START Supplied entries
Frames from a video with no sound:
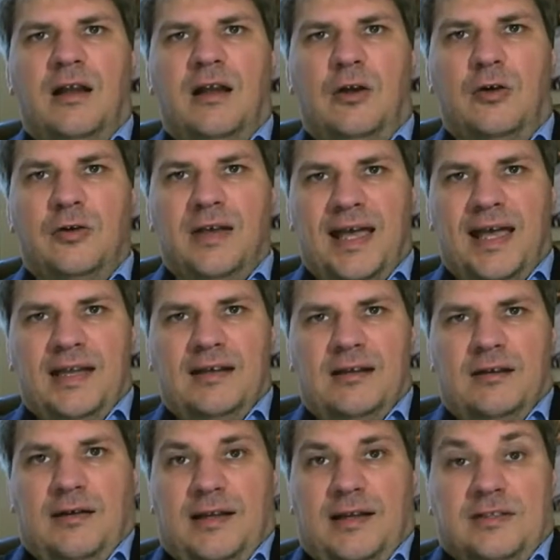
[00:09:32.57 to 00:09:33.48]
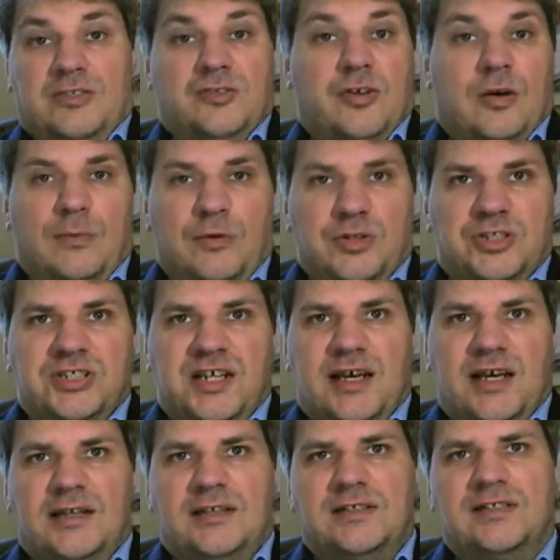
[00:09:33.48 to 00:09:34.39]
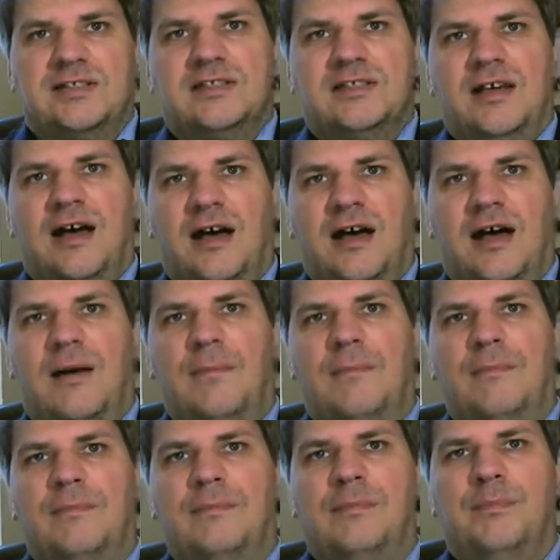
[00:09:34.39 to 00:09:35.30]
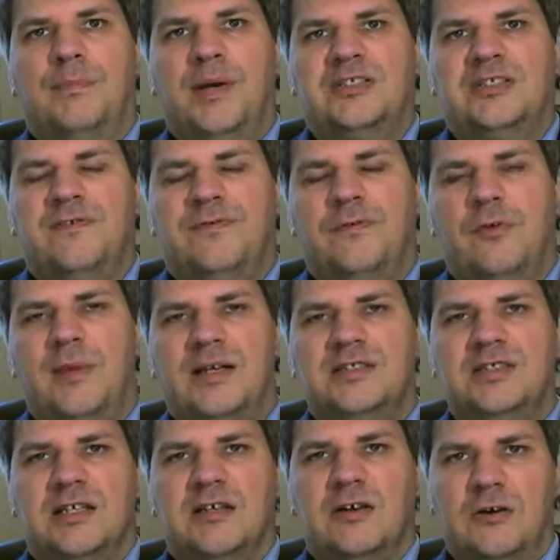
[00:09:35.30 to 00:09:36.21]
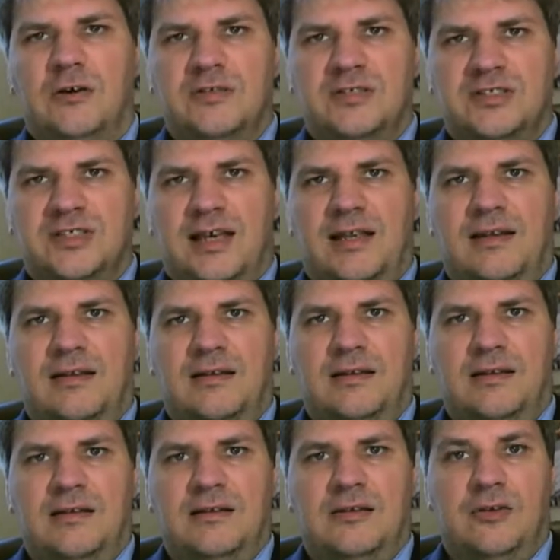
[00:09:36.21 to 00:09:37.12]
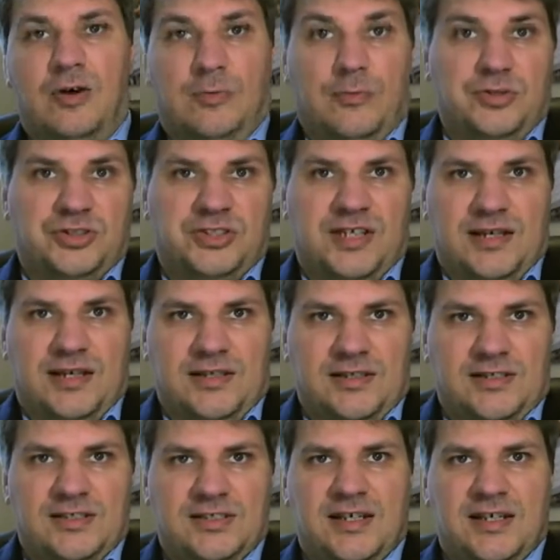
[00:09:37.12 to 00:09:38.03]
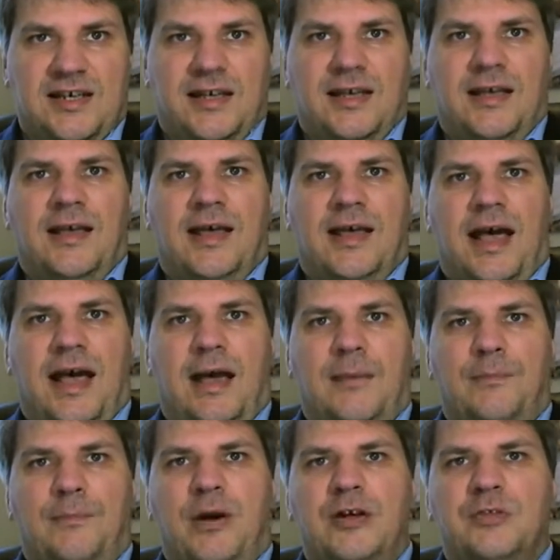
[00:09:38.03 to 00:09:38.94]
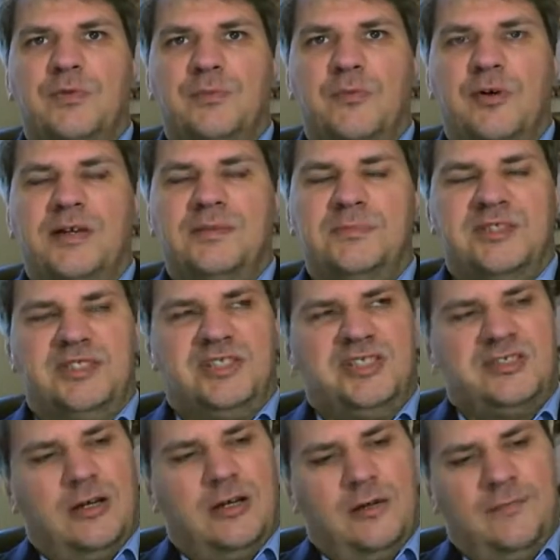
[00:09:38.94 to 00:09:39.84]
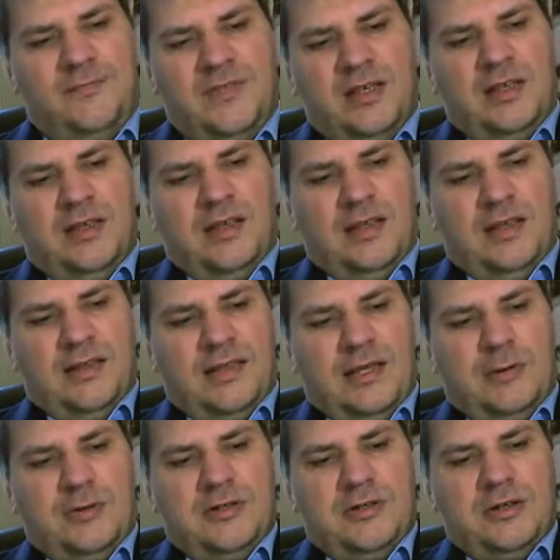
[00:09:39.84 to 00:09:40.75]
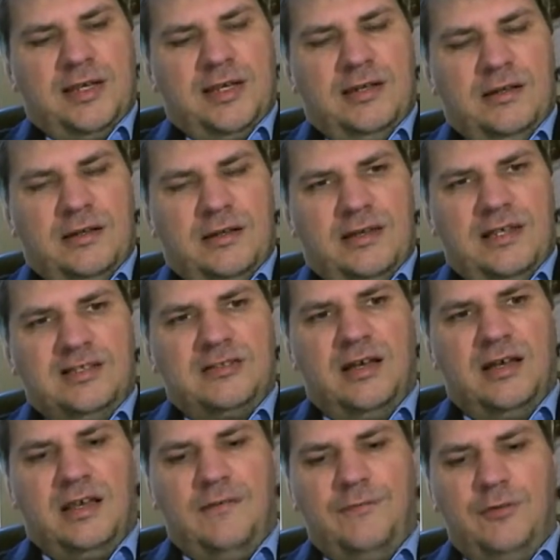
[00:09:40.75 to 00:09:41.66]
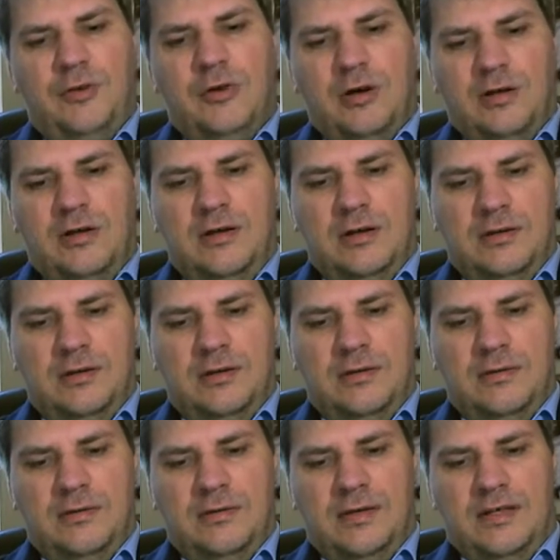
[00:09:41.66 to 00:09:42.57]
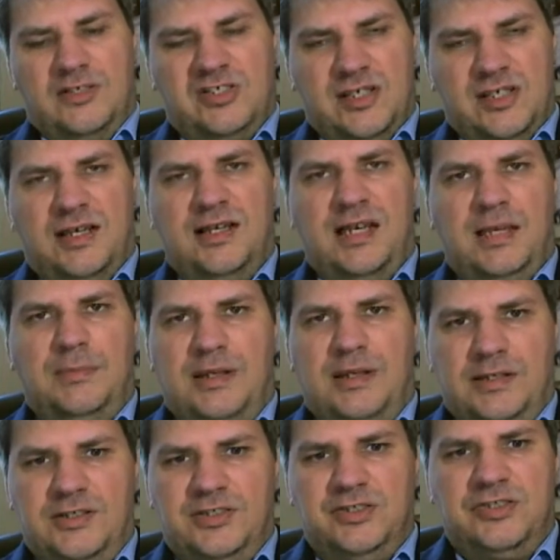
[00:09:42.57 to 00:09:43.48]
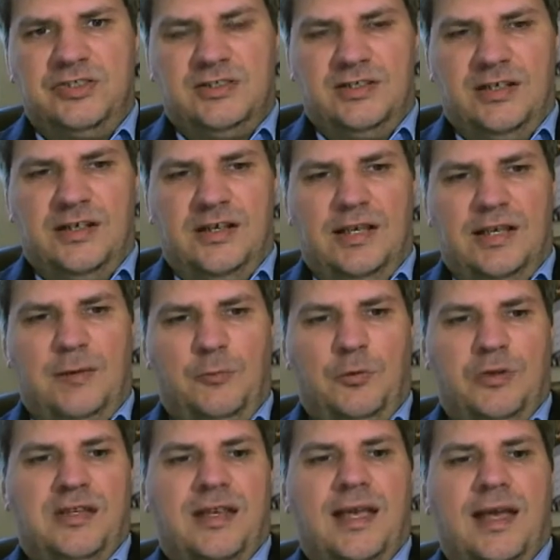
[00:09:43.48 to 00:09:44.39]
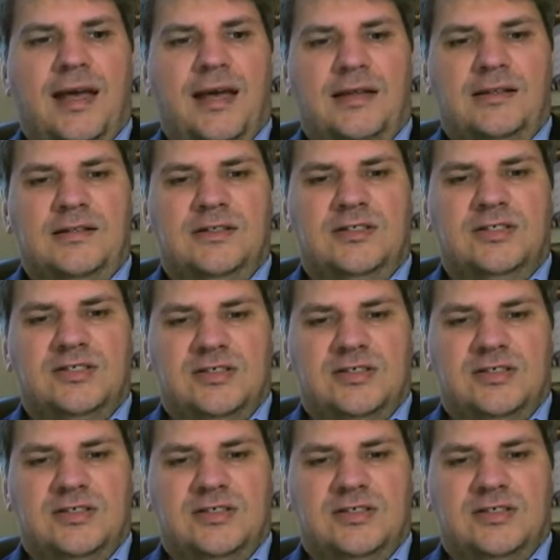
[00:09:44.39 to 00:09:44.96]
Longer headlines got more shares. Better formatted content got more shares. Posts with more images. So they were looking at things like, if you've got a single image, it would get,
END Supplied entries
Exercise aim:
Your answer is the exact run of lines above from the one with "[00:09:38.94 to 00:09:39.84]" through the one with "[00:09:43.48 to 00:09:44.39]", both ends included, minus any picture.

Exercise output:
[00:09:38.94 to 00:09:39.84]
[00:09:39.84 to 00:09:40.75]
[00:09:40.75 to 00:09:41.66]
[00:09:41.66 to 00:09:42.57]
[00:09:42.57 to 00:09:43.48]
[00:09:43.48 to 00:09:44.39]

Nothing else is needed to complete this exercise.